Exercise prompt: Transcribe exactly the entries from the "[0:00.20-0:00.40]" line to the end, both included, minus pictures.

(Saved data entries)

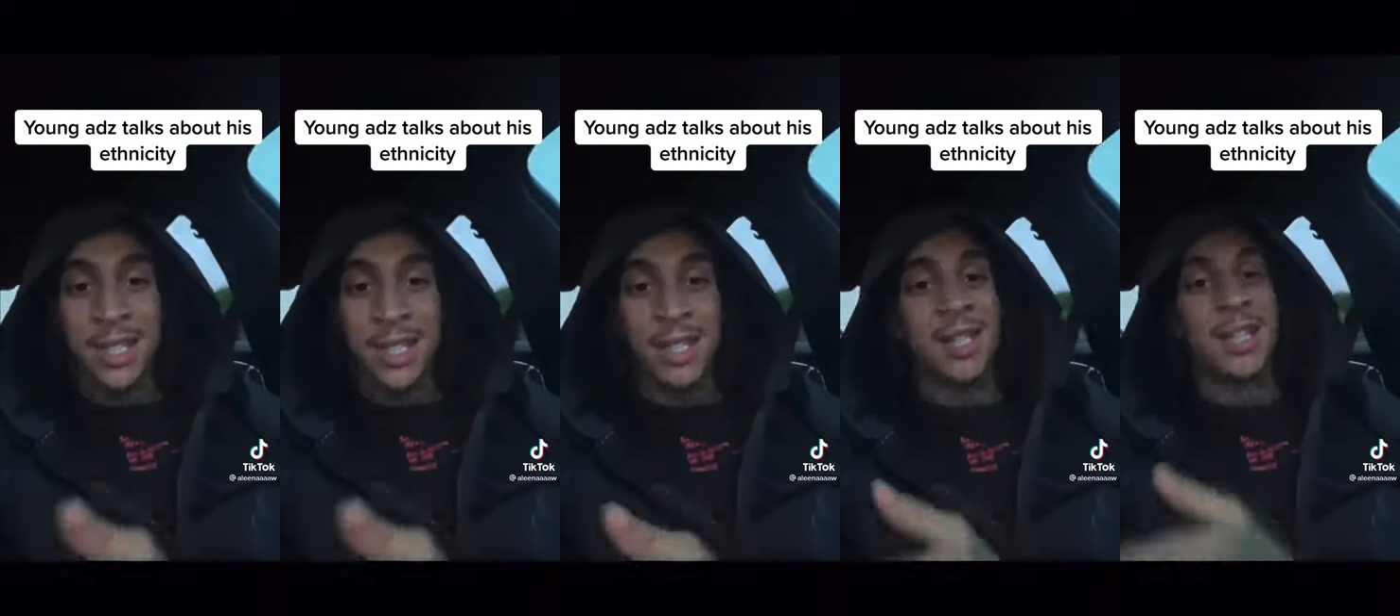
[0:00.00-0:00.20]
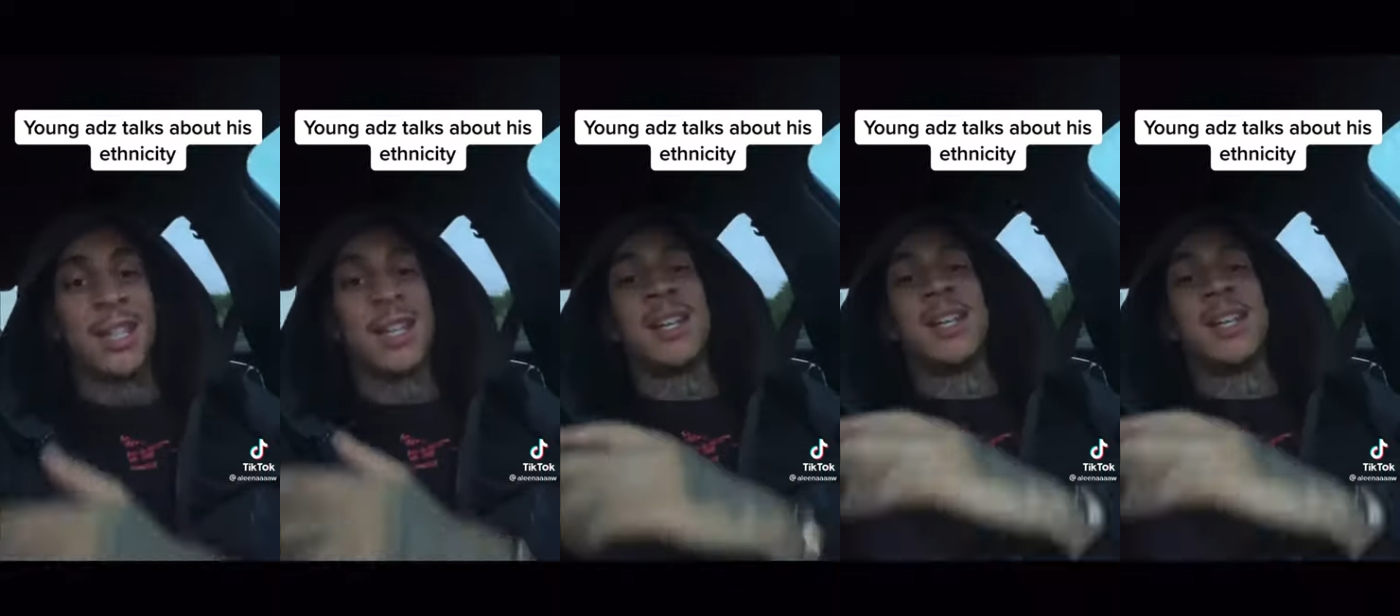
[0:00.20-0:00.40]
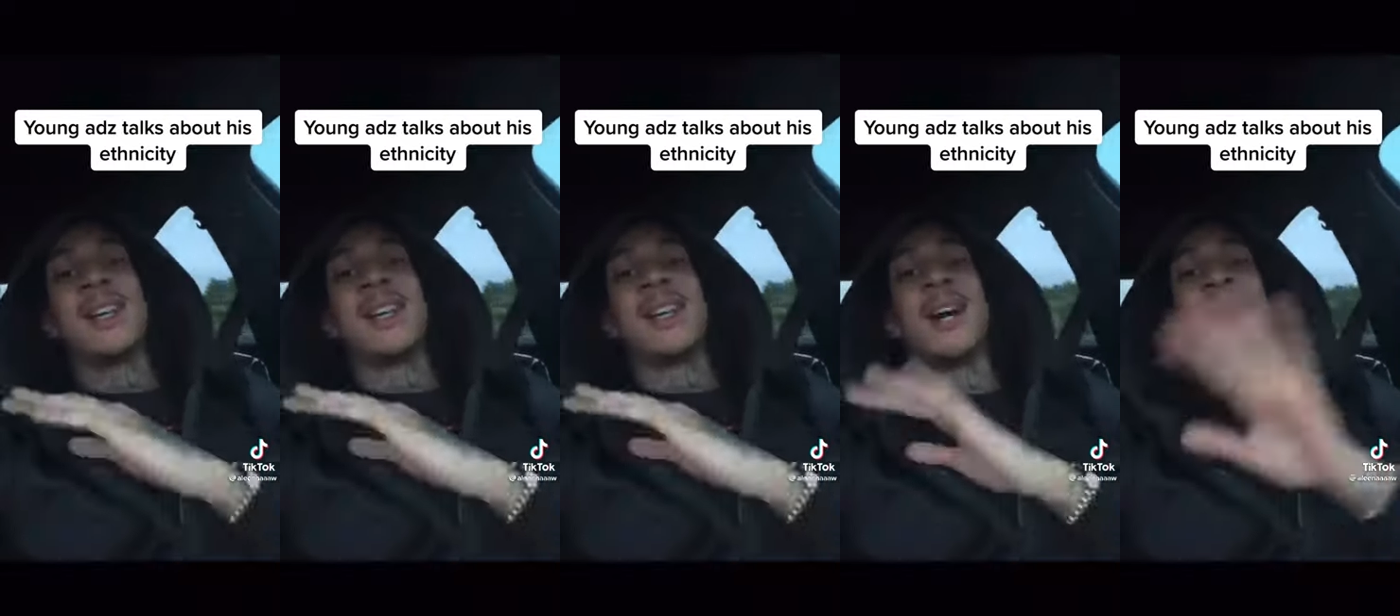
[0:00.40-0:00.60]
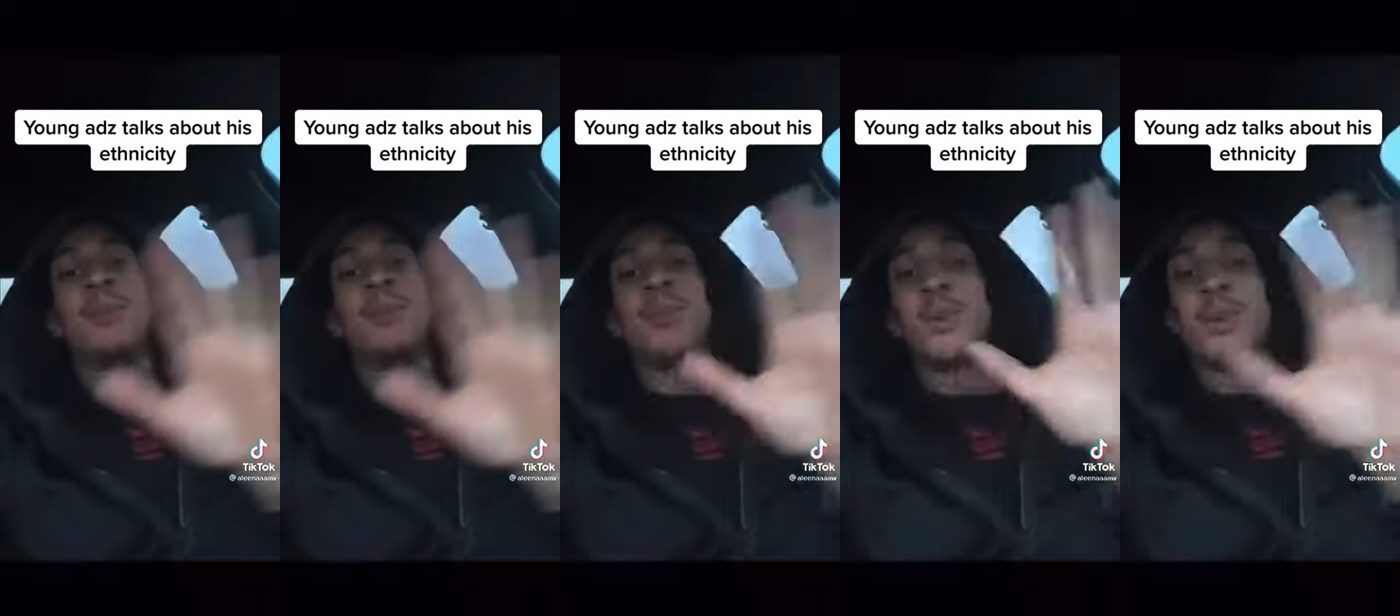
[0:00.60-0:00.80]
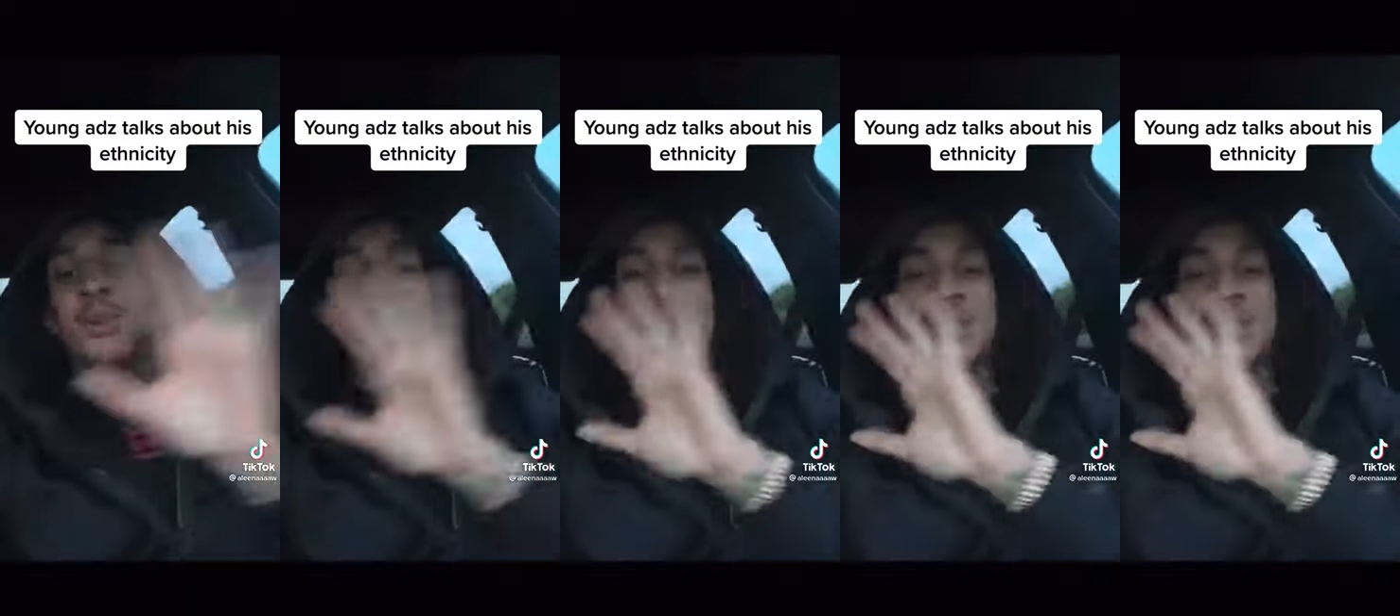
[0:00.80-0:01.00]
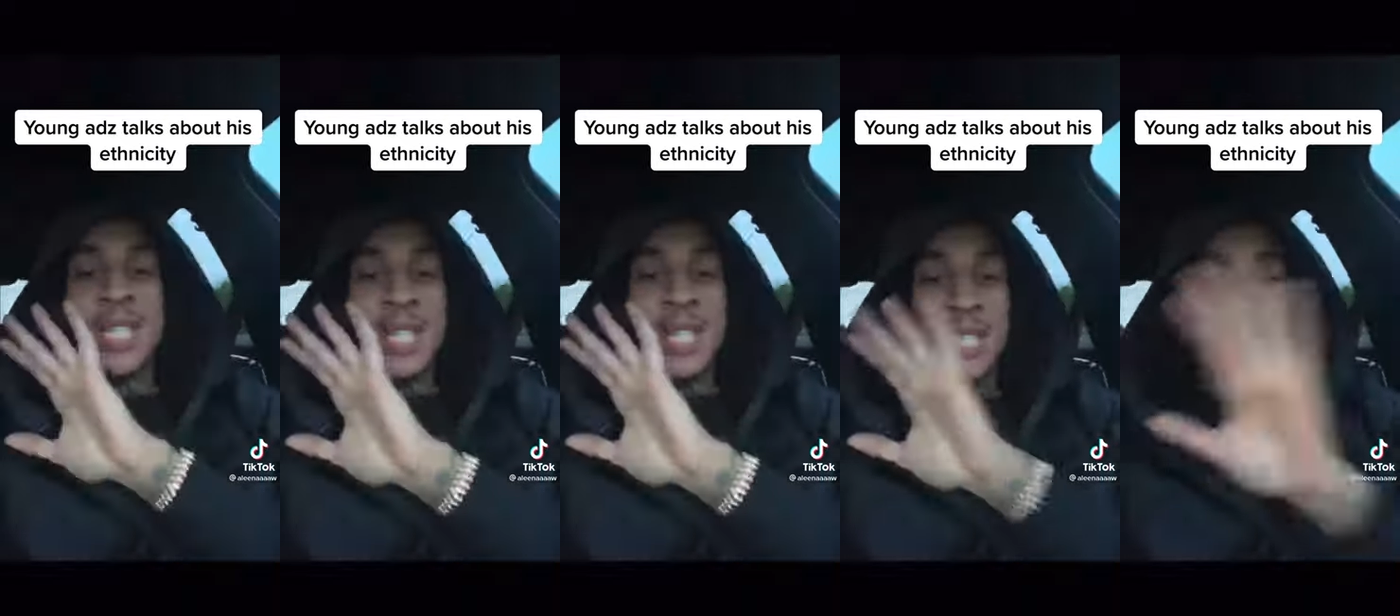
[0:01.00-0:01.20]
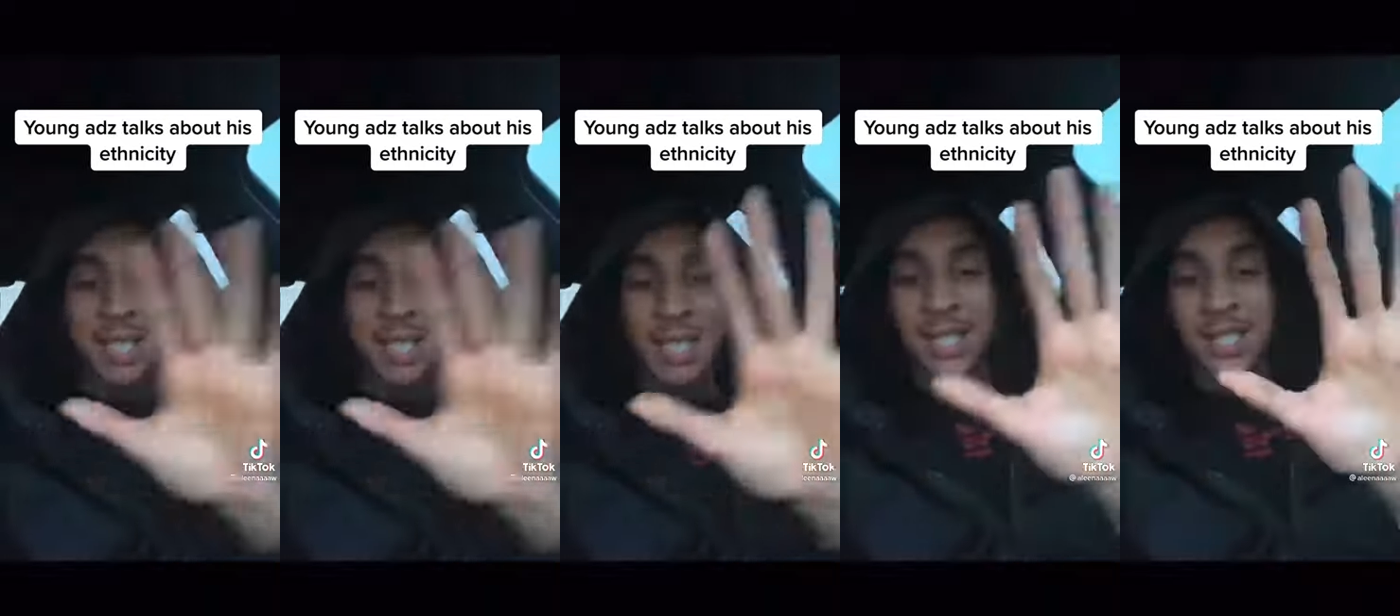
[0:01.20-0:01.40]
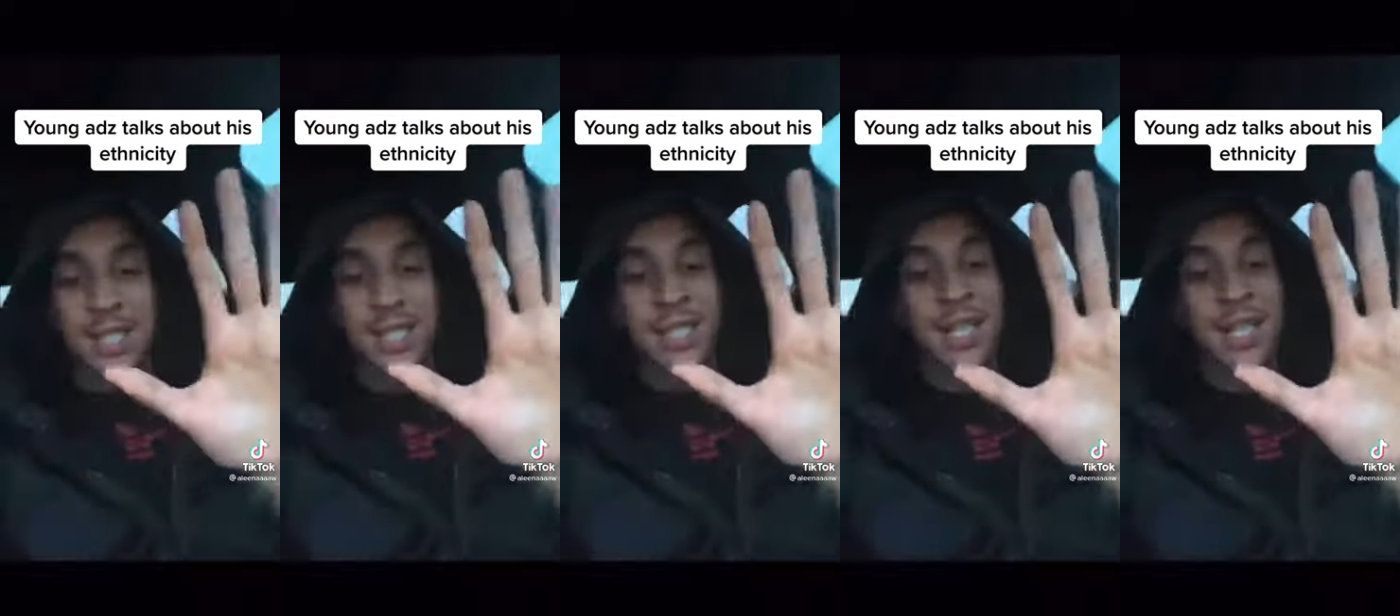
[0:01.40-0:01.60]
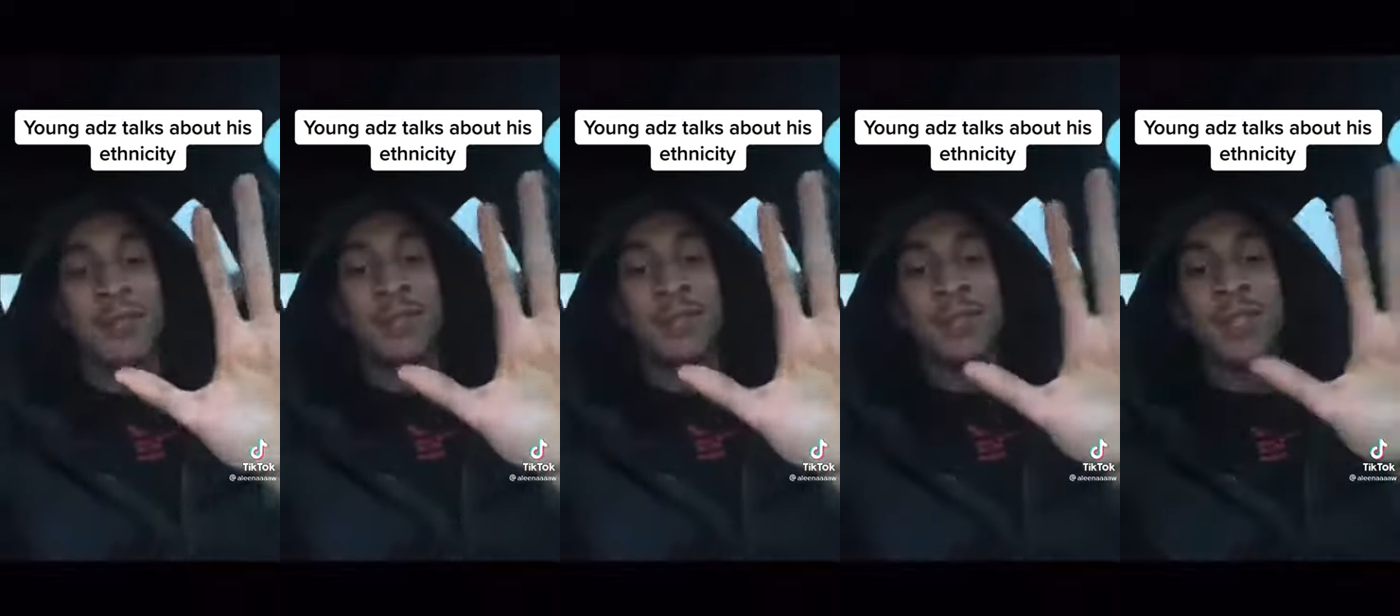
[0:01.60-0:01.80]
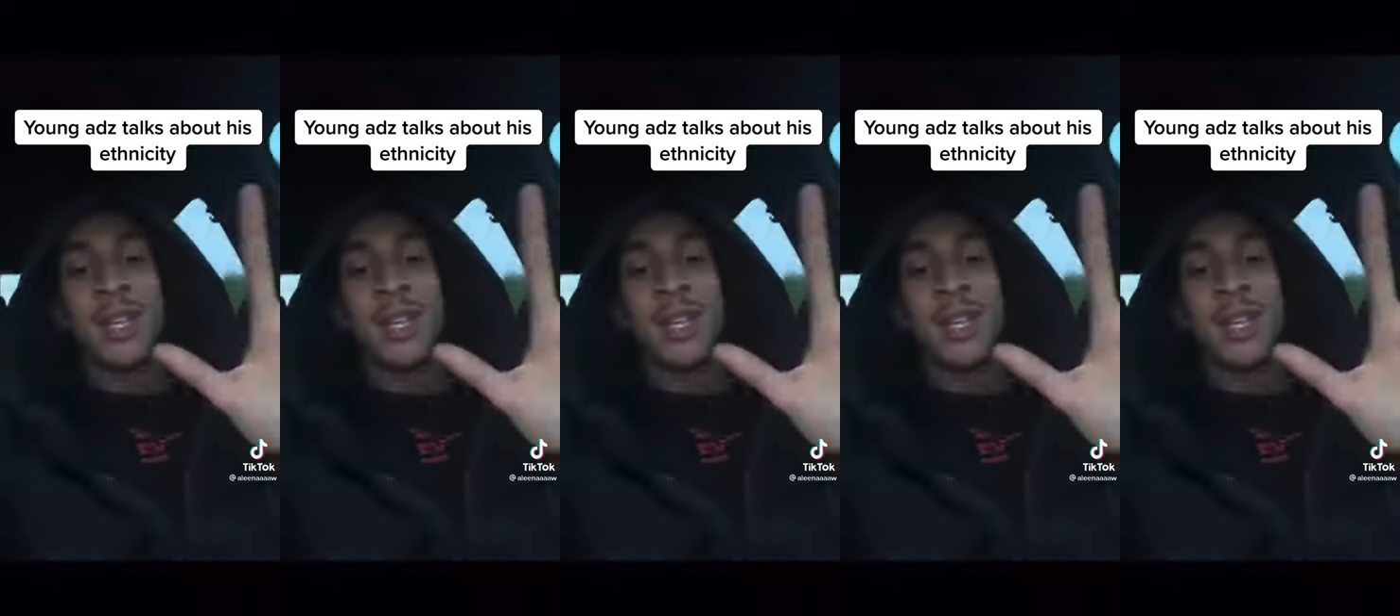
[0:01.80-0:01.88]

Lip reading: I'm not none of that stuff there.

Solution below:
[0:00.20-0:00.40]
[0:00.40-0:00.60]
[0:00.60-0:00.80]
[0:00.80-0:01.00]
[0:01.00-0:01.20]
[0:01.20-0:01.40]
[0:01.40-0:01.60]
[0:01.60-0:01.80]
[0:01.80-0:01.88]

Lip reading: I'm not none of that stuff there.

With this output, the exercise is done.